Start of Block

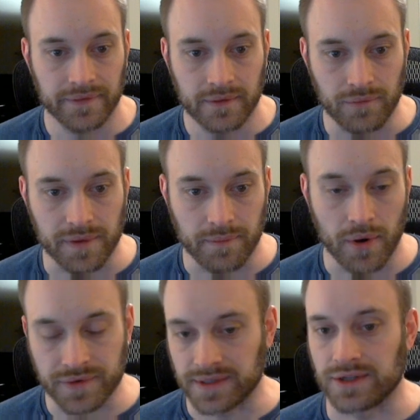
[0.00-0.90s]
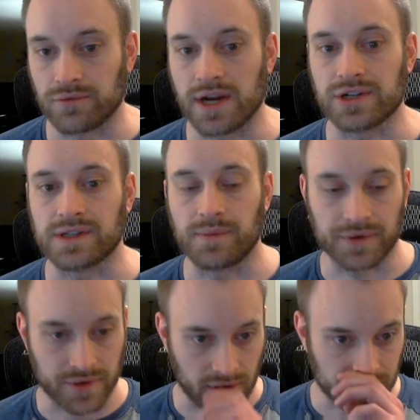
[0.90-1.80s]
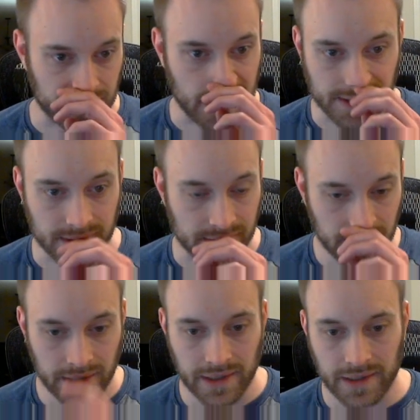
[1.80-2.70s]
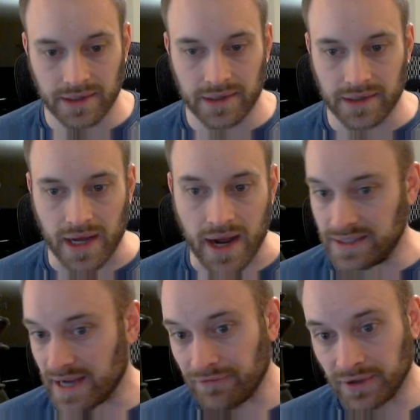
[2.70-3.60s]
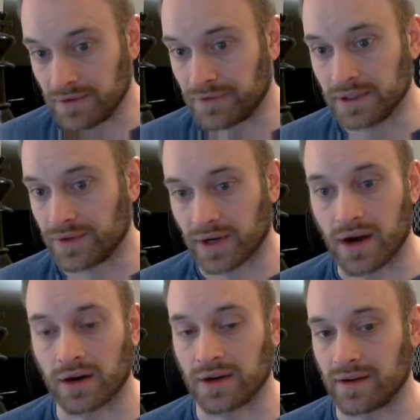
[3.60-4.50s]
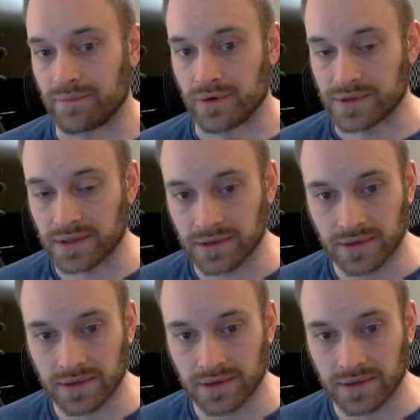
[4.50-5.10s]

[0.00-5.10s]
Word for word: with both situations, both circumstances, I definitely feel the cognitive boost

End of Block

▶ What to work on
Reproduce precisely the lines of the entries above, from the one containing "[1.80-2.70s]" through the final one, both ends included, and omit the pictures.

▶ Response box
[1.80-2.70s]
[2.70-3.60s]
[3.60-4.50s]
[4.50-5.10s]

[0.00-5.10s]
Word for word: with both situations, both circumstances, I definitely feel the cognitive boost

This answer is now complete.